Croatian painter (1885–1908)

Josip Račić (22 March 1885 – 19 June 1908) was a Croatian painter in the early 20th century. Although he died very young (he was only 23), and his work was mostly created during his student years, he is one of the best-known modern Croatian painters. Today, Račić is regarded as one of the most important representatives of Croatian modern painting.

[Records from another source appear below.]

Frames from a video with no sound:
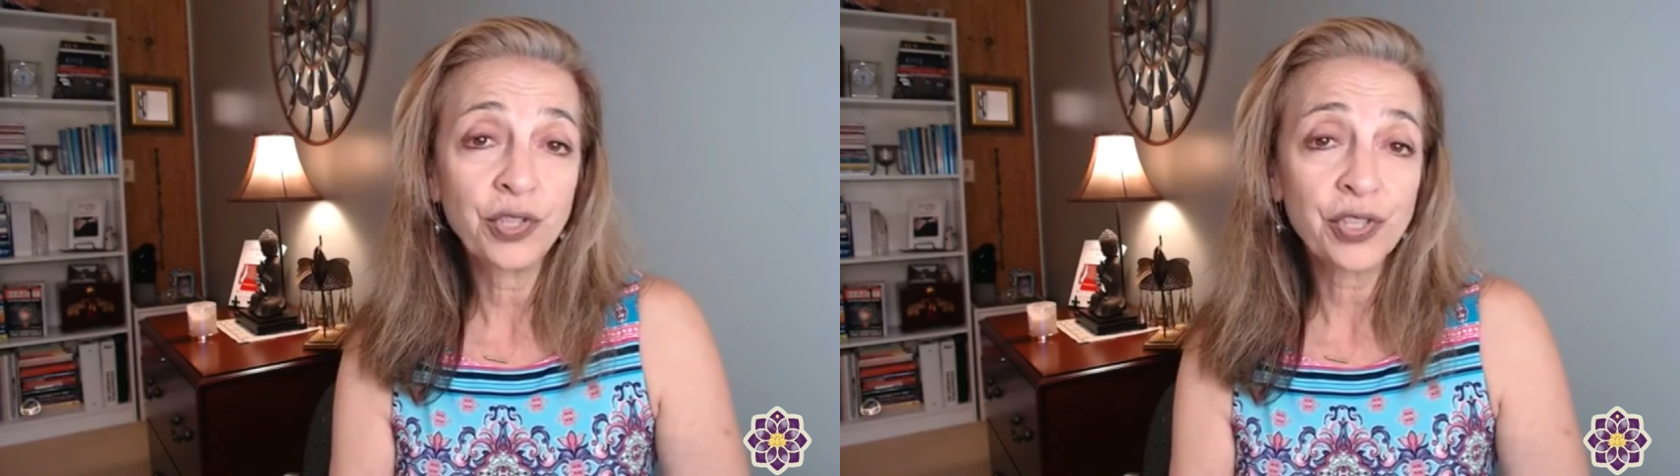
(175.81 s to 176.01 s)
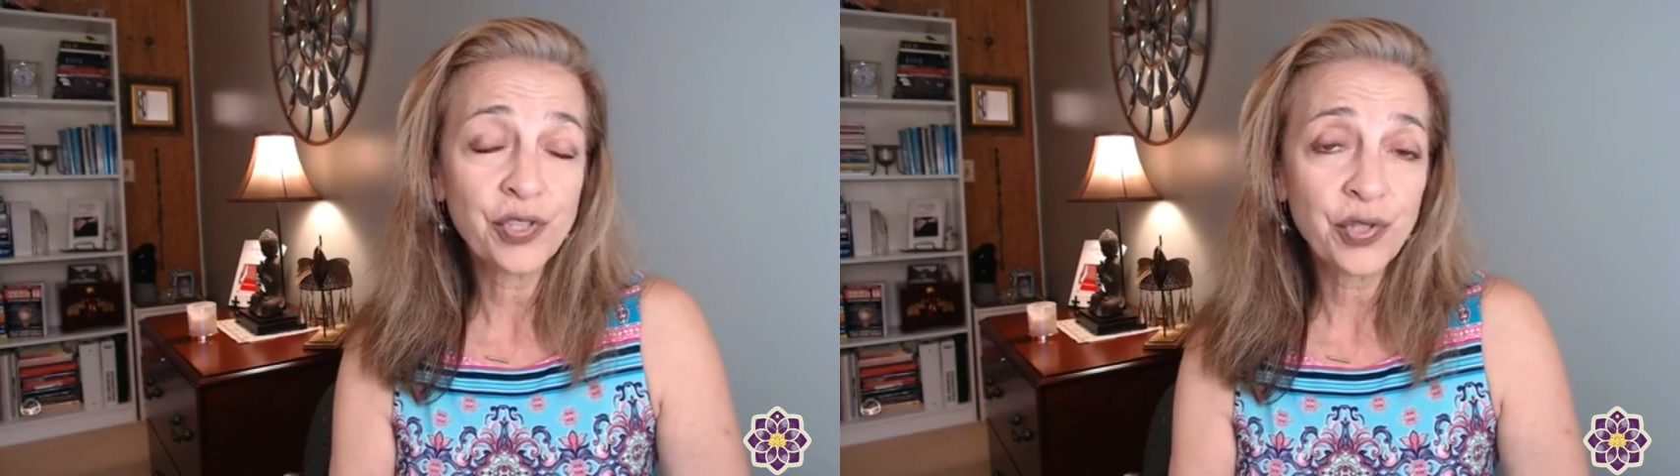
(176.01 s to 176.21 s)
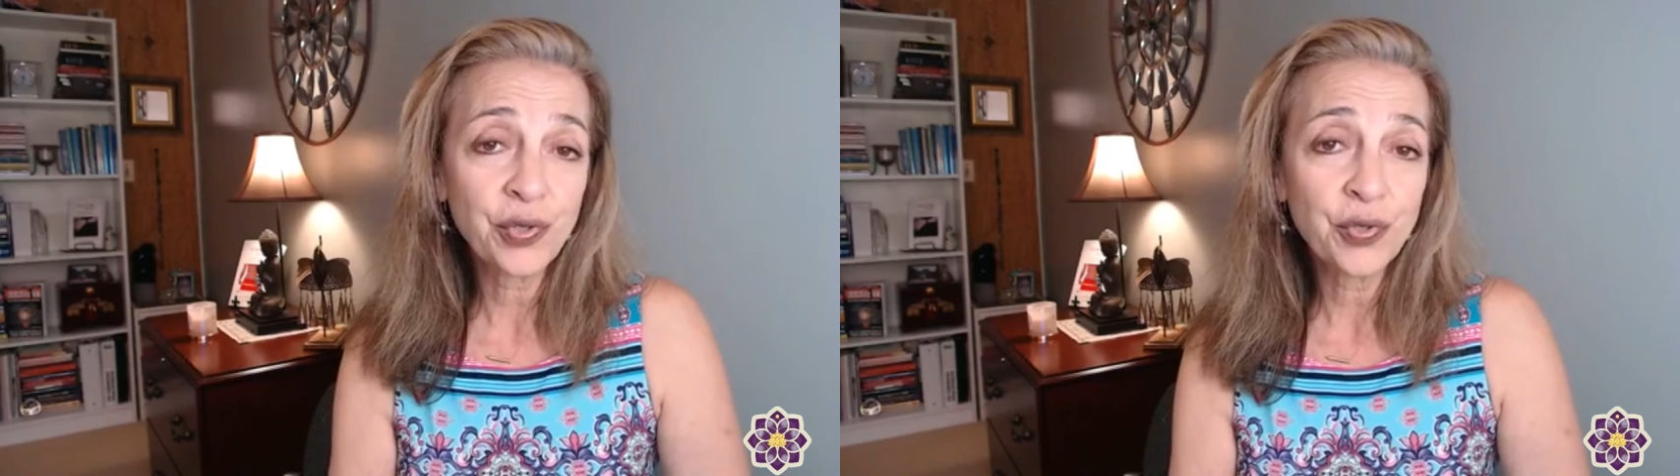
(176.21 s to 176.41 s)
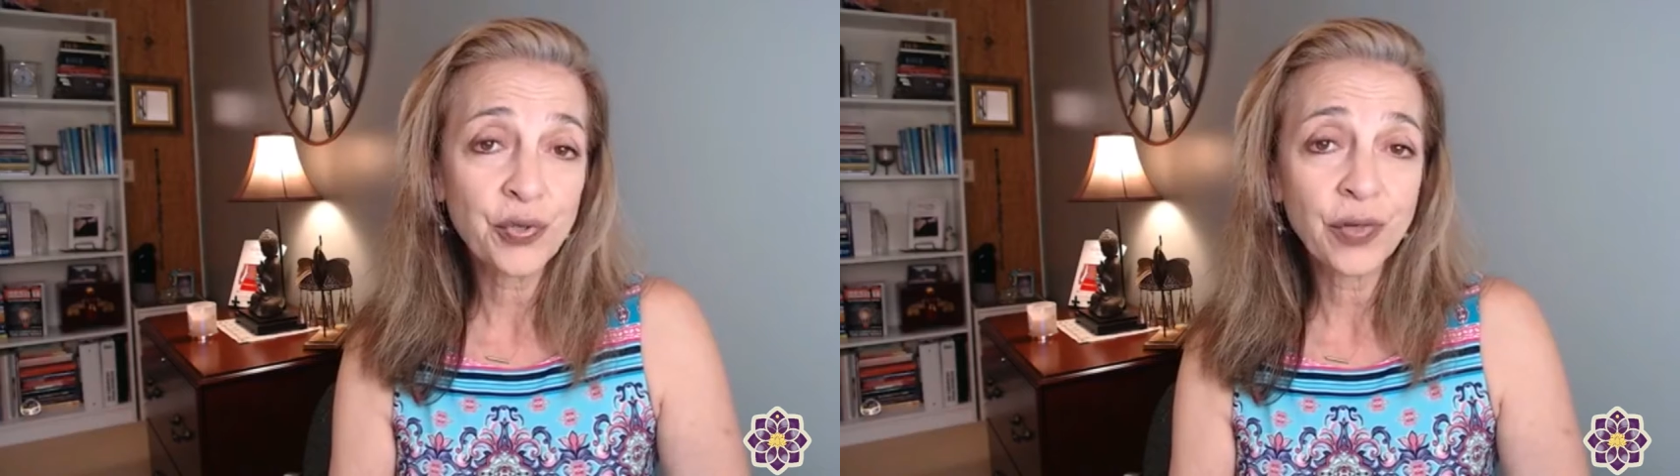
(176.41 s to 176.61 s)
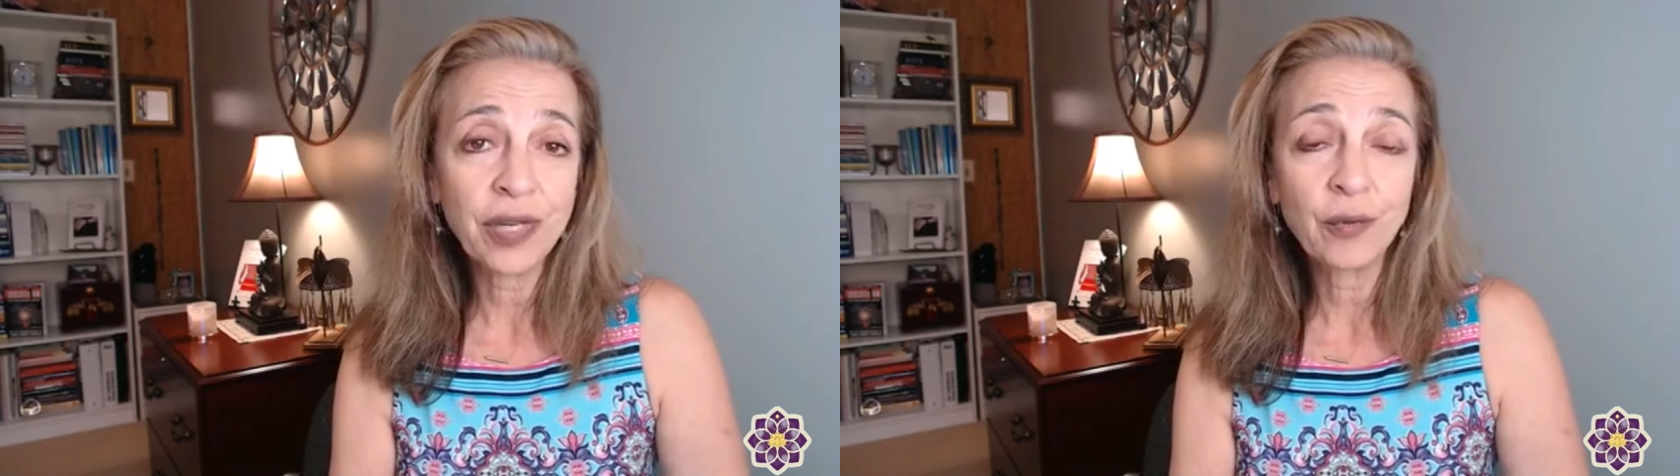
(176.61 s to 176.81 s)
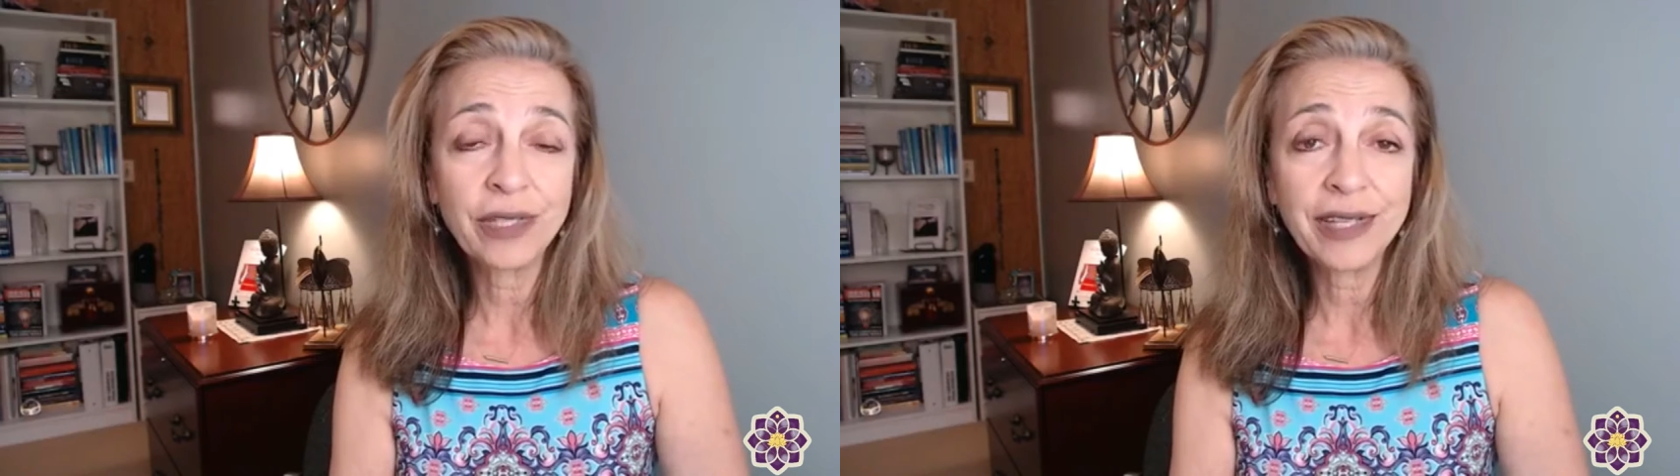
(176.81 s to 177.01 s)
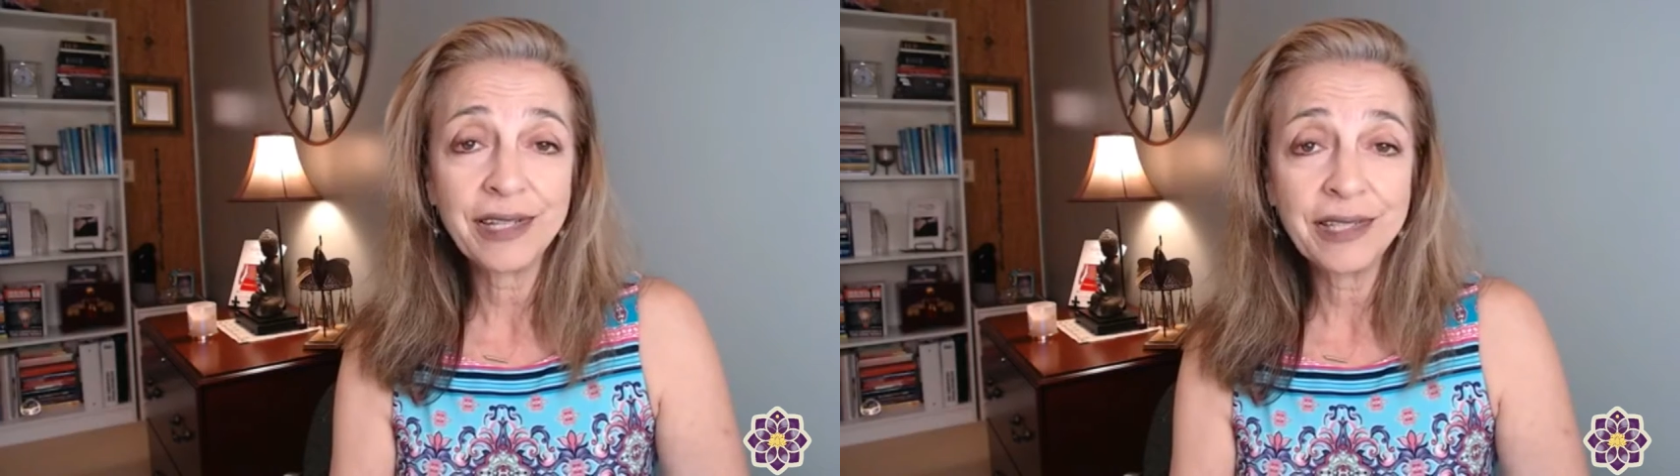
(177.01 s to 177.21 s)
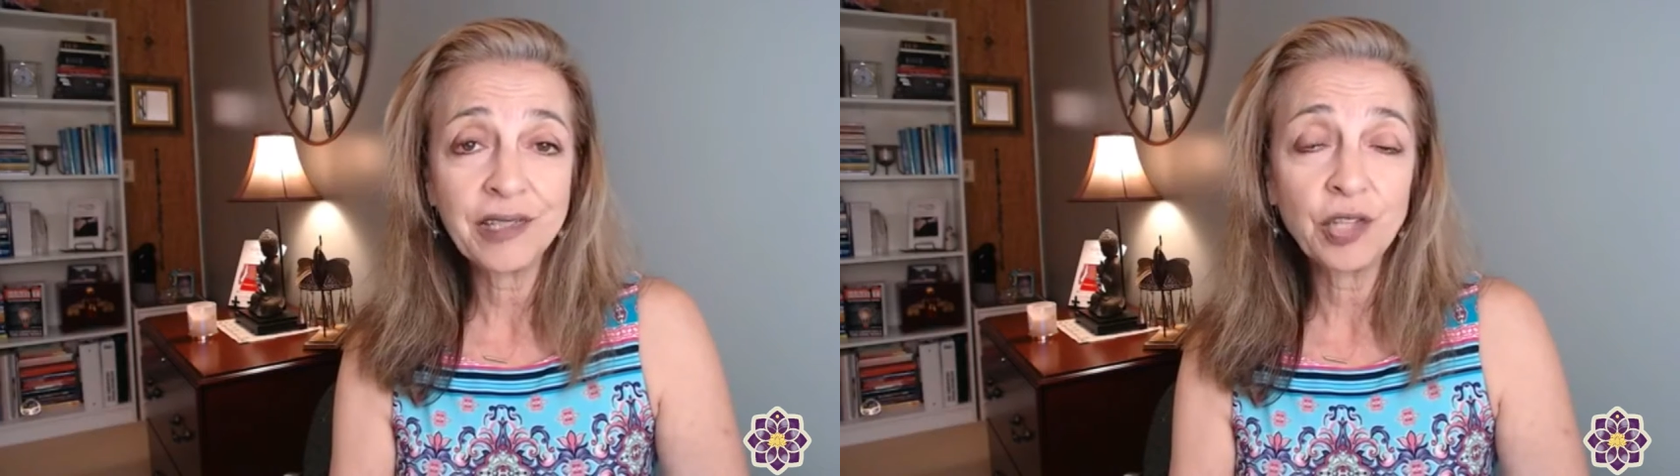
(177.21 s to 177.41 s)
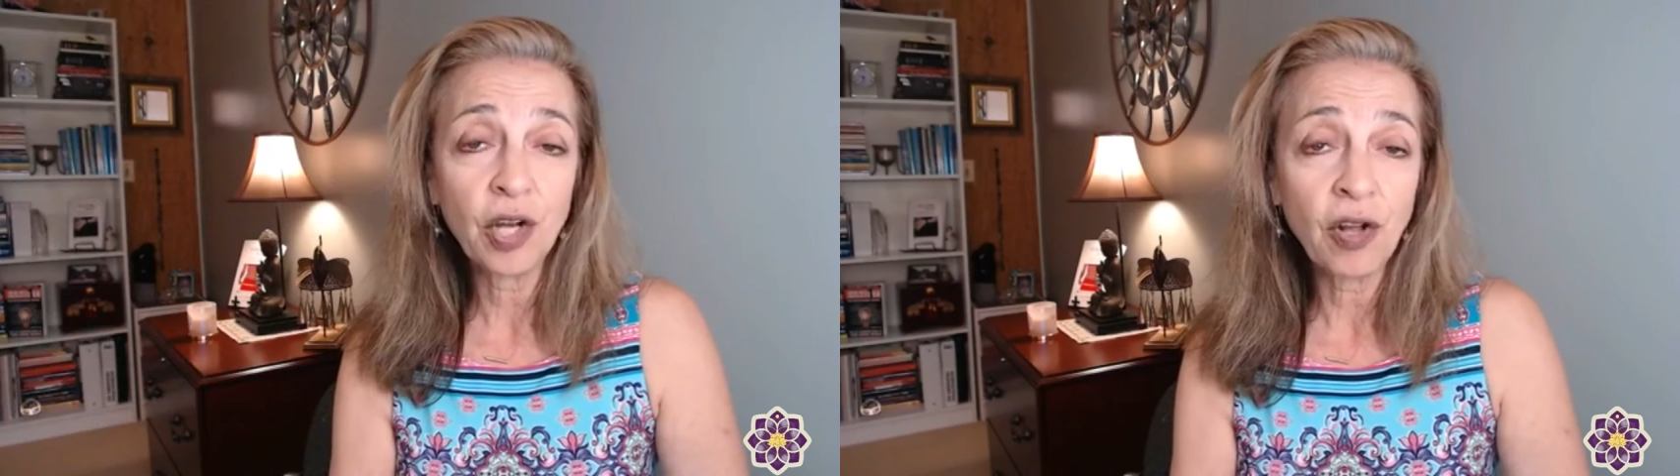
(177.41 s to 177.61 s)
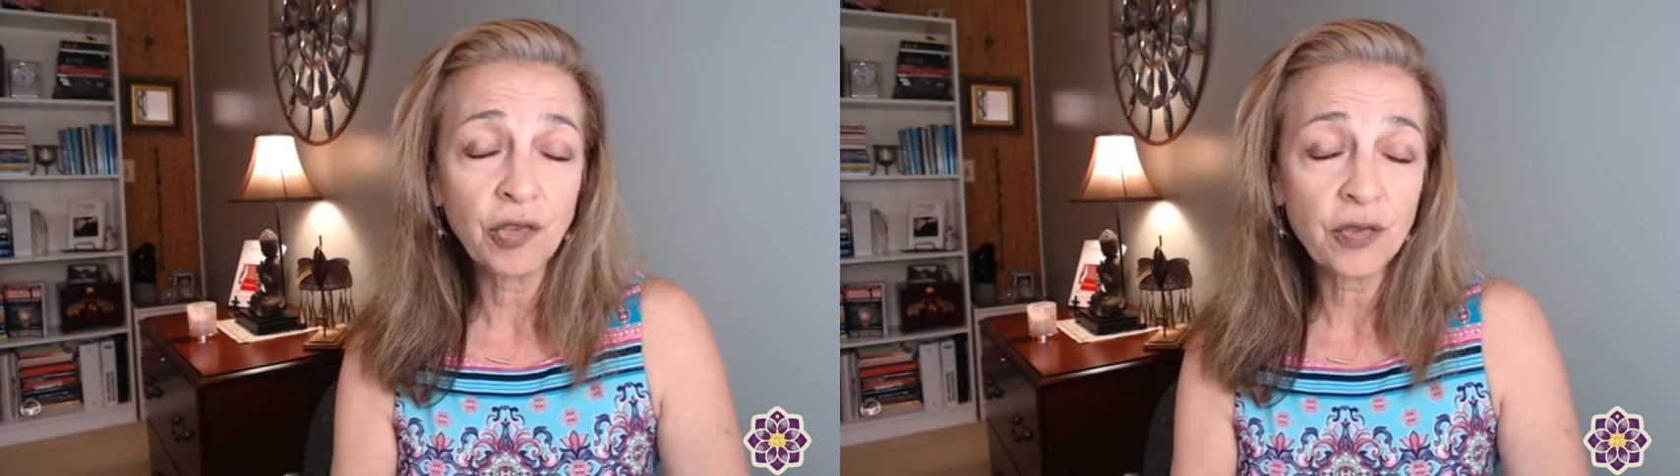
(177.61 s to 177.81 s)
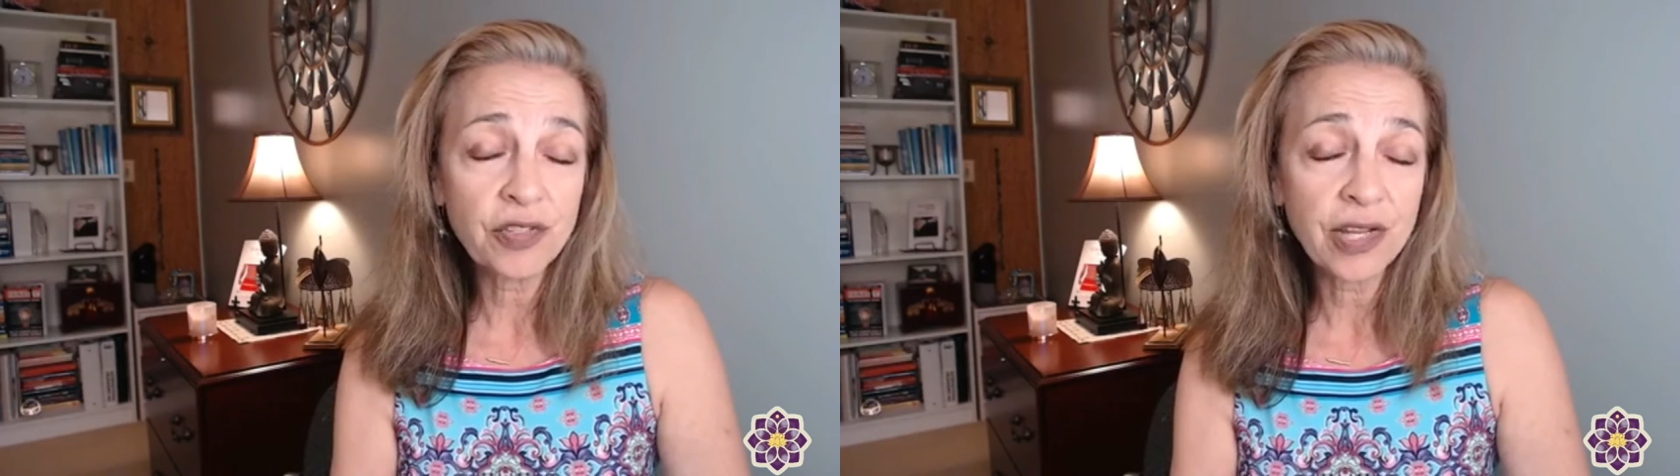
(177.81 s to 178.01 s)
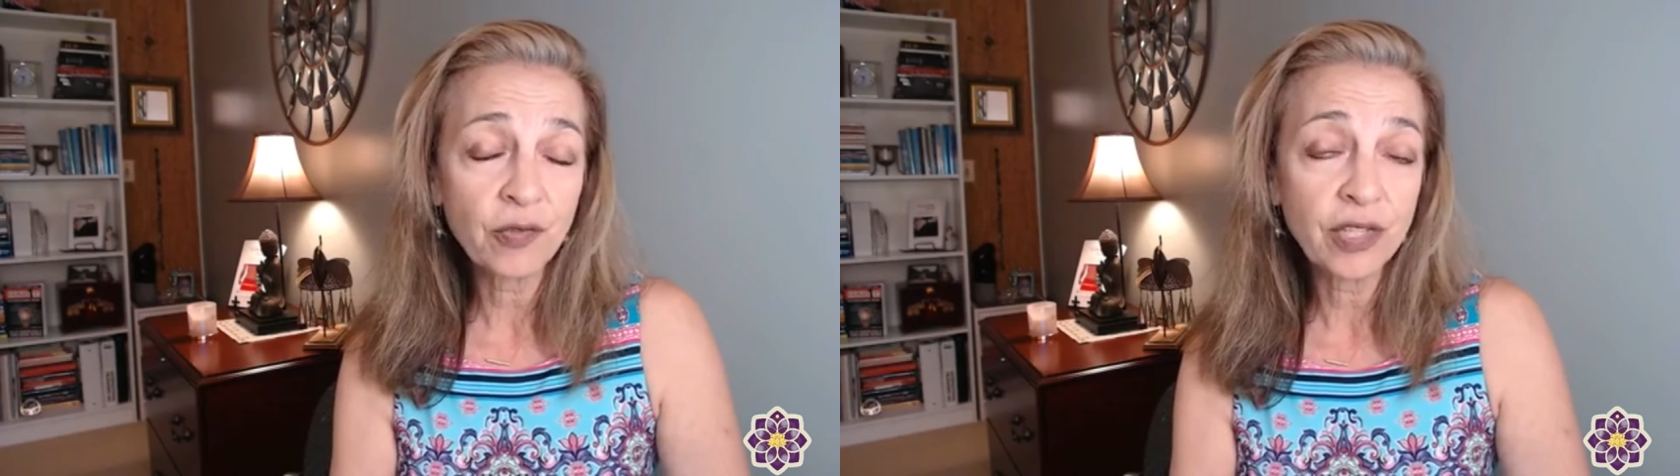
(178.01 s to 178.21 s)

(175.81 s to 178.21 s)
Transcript: the surgery and when they did the ultrasound,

He studied lithography in Zagreb, and 1904 he went to Vienna and Munich, where he studied for a year at the school of the Slovene painter and teacher Anton Ažbe, followed by 3 years at the prestigious Academy of Arts. There, Račić, along with Oskar Herman, Vladimir Becić and Miroslav Kraljević formed the group known as the Croatian School. In 1908, he went to Paris where he painted a series of watercolors and oils depicting Parisian bridges, avenues and parks. He died by suicide with a gun in a Paris hotel room in June 1908.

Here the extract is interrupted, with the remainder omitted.